**PROBLEM REQUIREMENTS**
Nothing but a number should be given: how many lines of the records include "from"?

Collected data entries
□ □ □ □ □ □ □

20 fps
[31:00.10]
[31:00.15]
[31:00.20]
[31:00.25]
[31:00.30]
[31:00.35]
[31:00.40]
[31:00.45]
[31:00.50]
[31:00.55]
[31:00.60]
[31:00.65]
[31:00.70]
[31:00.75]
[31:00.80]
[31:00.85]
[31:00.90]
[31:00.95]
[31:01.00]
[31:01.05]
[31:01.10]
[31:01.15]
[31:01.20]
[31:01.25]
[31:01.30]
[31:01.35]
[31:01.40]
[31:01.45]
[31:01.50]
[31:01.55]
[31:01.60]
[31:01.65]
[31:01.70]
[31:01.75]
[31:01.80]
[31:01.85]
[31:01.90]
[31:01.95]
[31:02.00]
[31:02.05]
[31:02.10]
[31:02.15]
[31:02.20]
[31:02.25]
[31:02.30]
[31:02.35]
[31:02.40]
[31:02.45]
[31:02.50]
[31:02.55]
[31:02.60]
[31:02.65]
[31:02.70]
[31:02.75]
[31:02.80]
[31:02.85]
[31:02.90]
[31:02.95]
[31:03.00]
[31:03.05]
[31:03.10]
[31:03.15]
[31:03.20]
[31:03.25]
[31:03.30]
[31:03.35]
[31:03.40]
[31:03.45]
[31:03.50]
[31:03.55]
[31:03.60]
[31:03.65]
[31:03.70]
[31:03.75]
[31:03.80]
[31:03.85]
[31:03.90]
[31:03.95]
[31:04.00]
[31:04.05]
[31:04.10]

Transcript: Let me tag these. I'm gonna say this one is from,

□ □ □ □ □ □ □

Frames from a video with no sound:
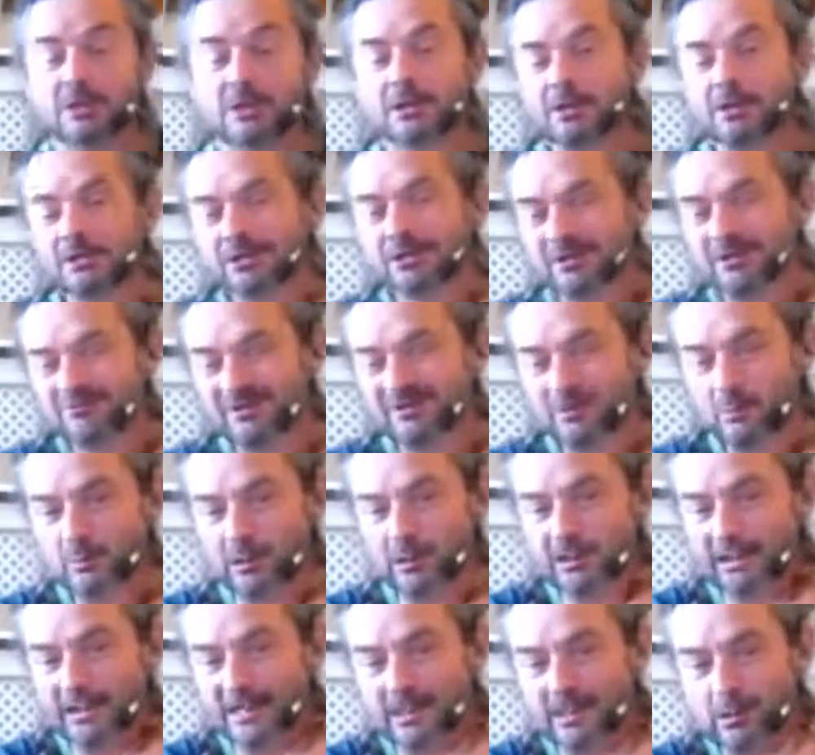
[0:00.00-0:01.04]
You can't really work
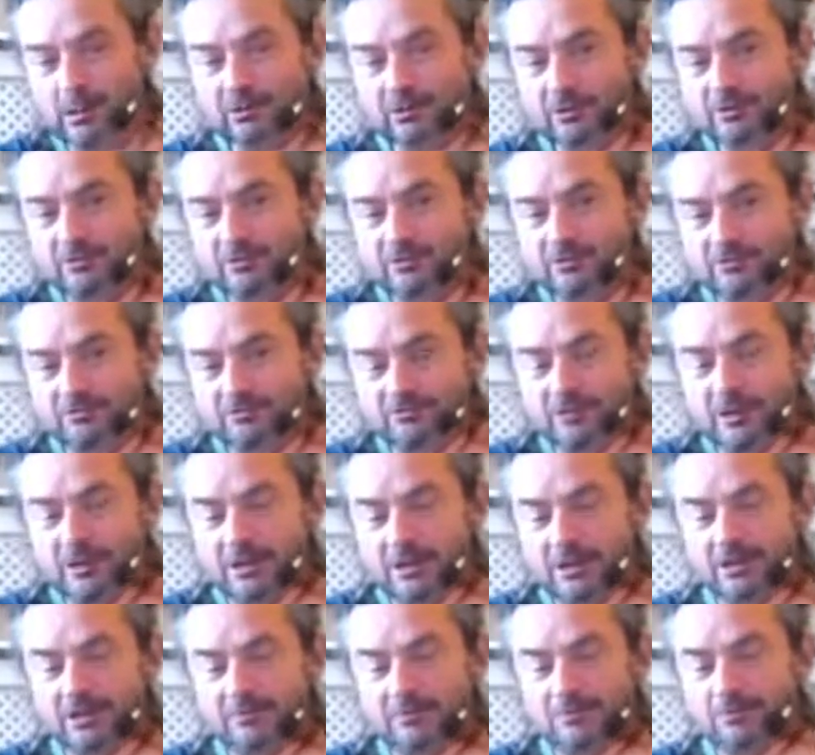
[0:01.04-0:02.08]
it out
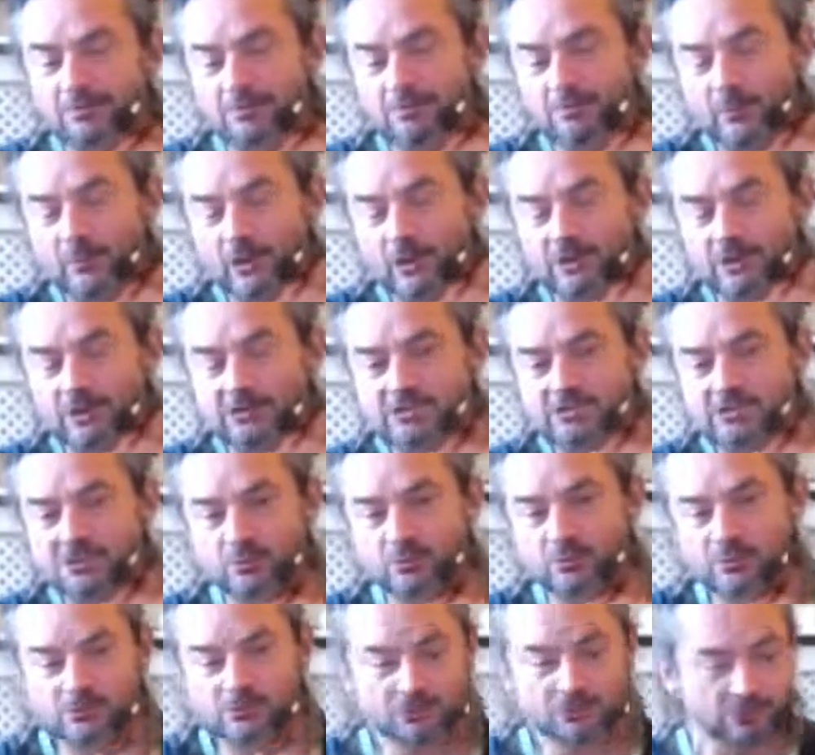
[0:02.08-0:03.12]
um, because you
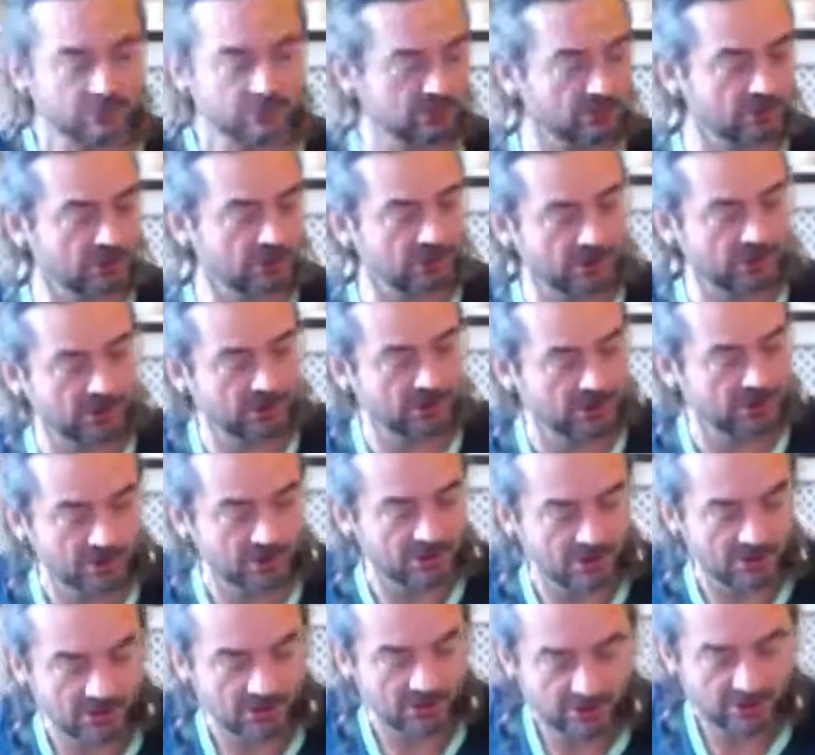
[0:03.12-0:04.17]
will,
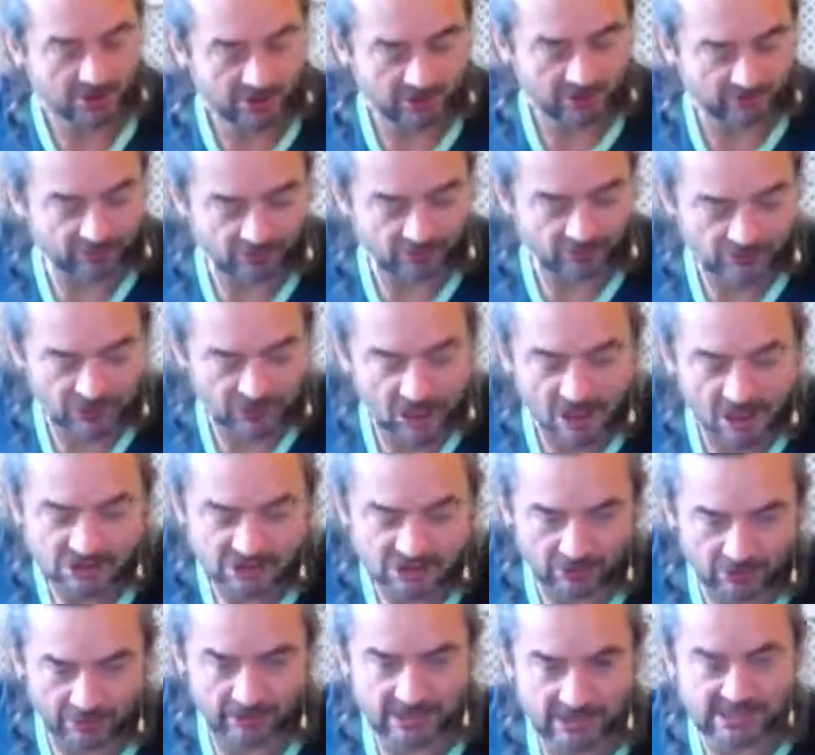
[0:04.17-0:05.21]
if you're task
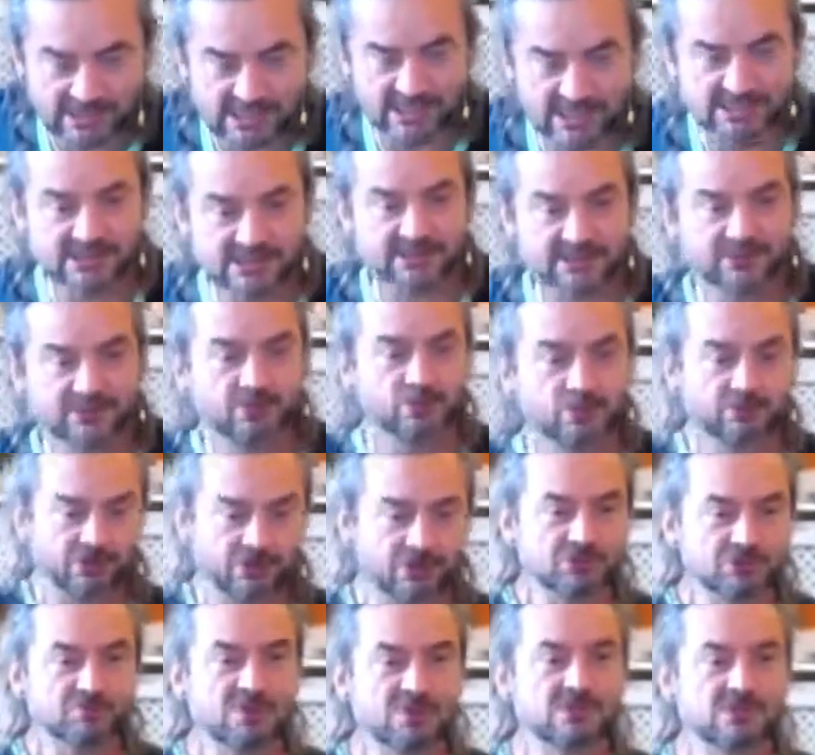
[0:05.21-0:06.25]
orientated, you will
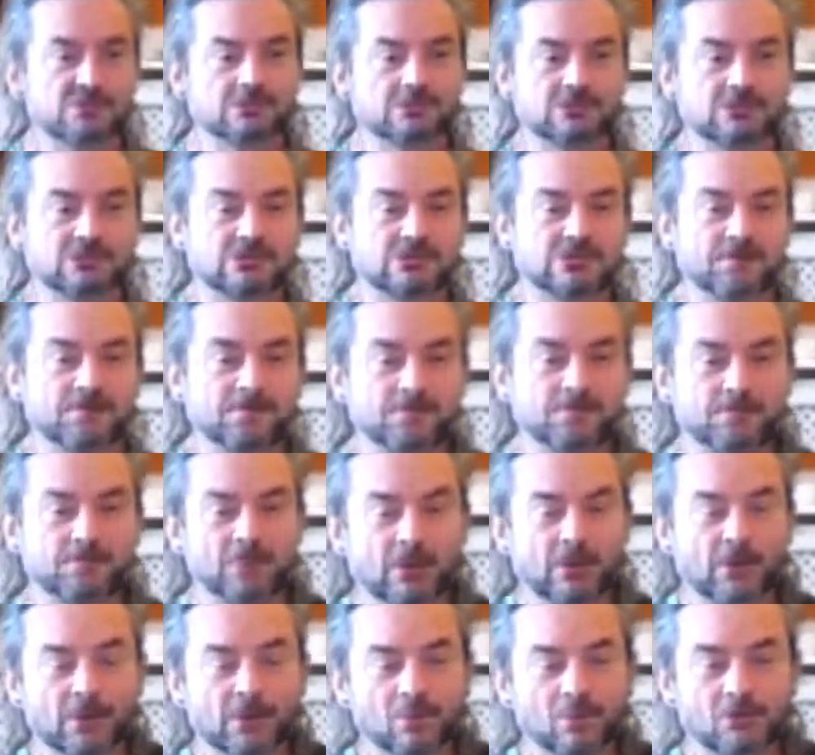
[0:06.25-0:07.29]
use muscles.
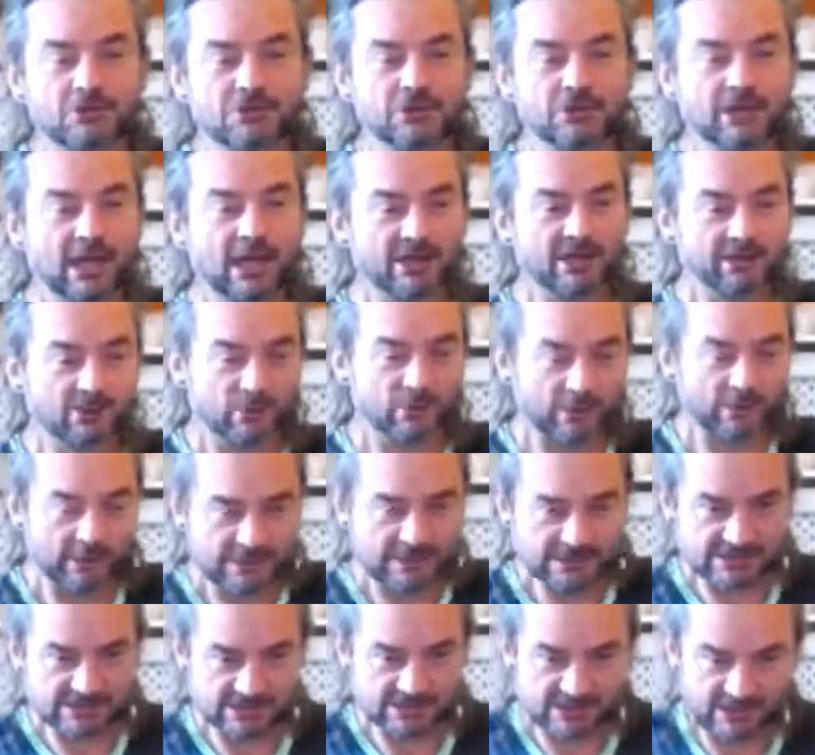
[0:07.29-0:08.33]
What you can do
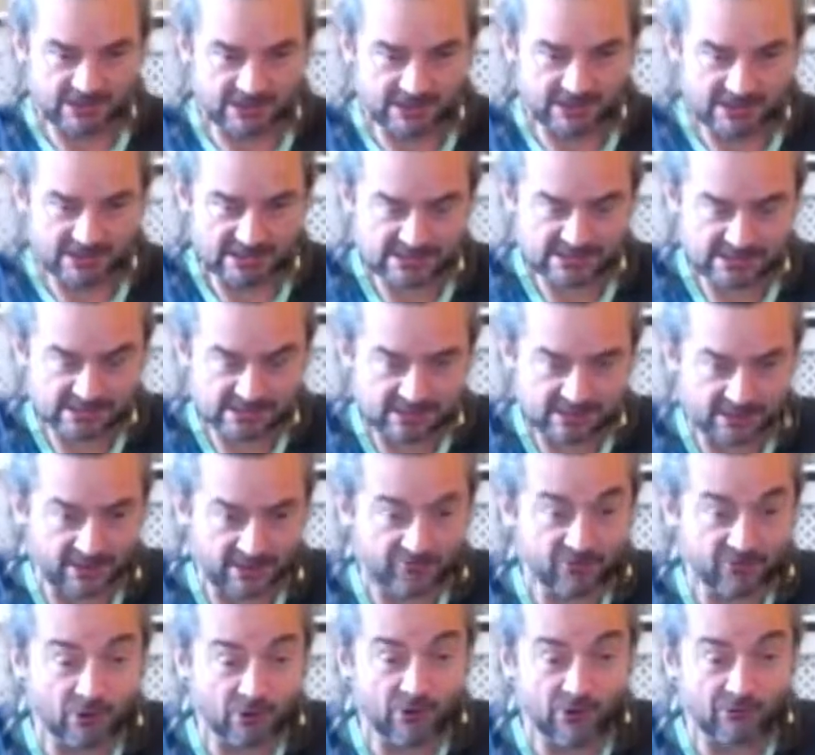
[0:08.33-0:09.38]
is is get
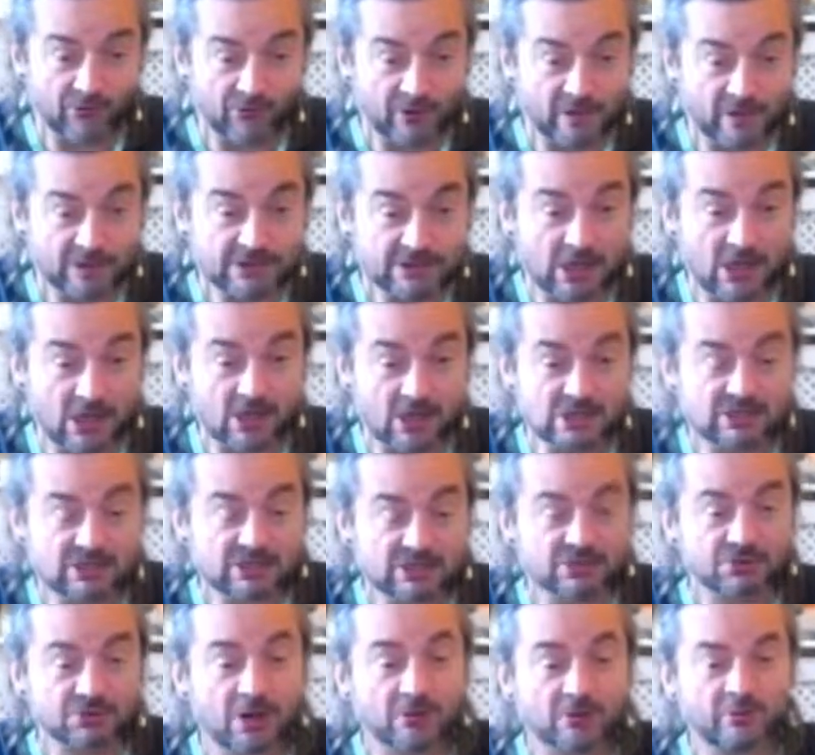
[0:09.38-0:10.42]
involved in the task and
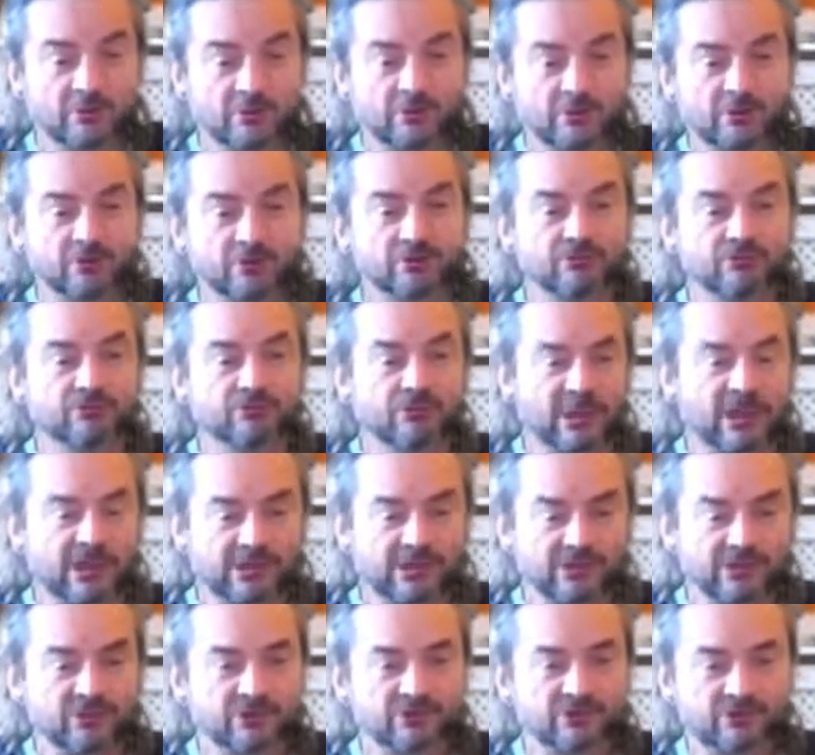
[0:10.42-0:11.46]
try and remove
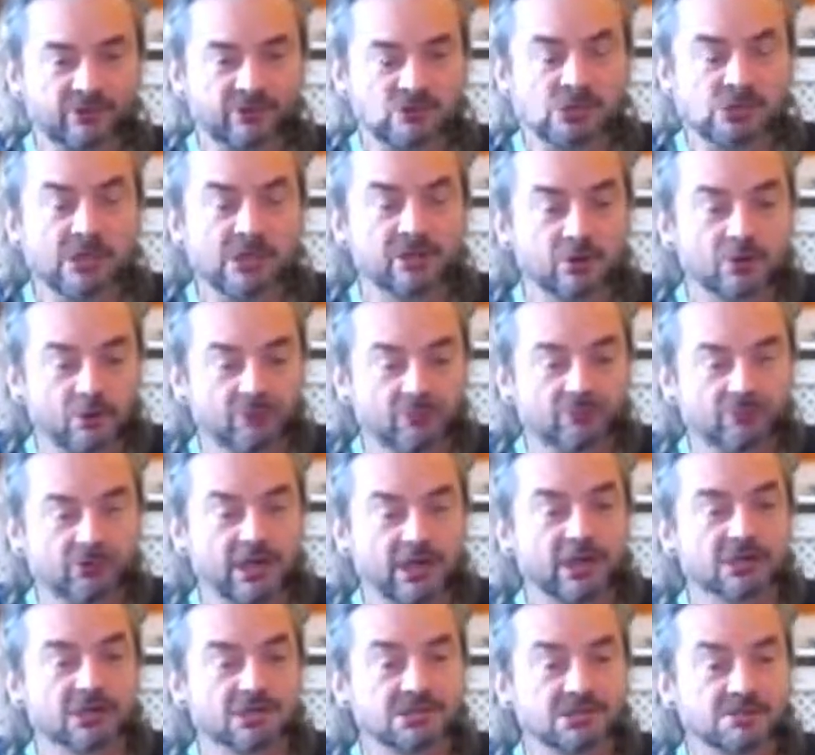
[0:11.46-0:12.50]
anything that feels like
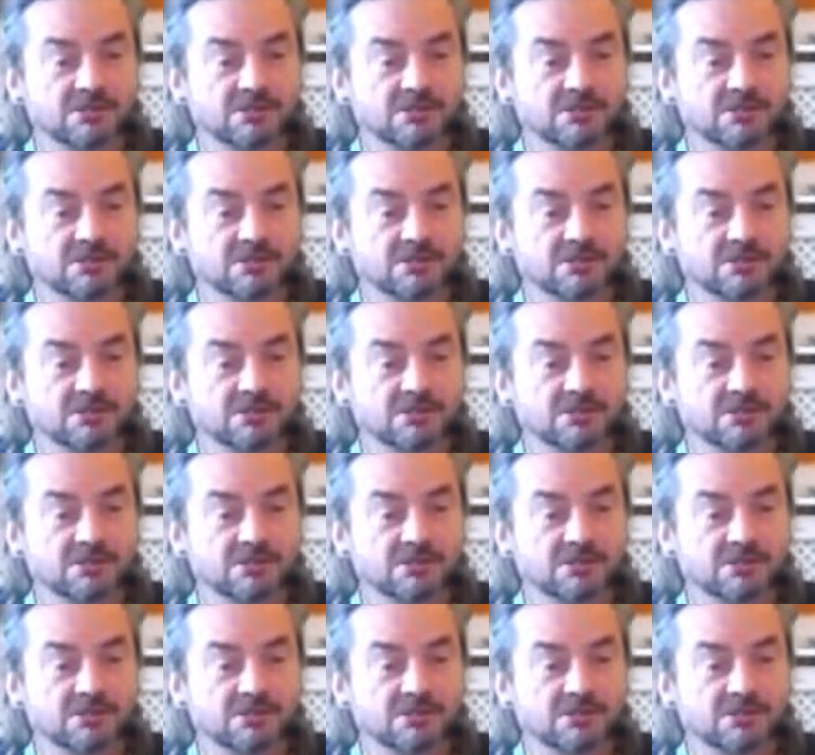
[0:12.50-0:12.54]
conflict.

□ □ □ □ □ □ □

**SOLUTION TO THE PROBLEM**
2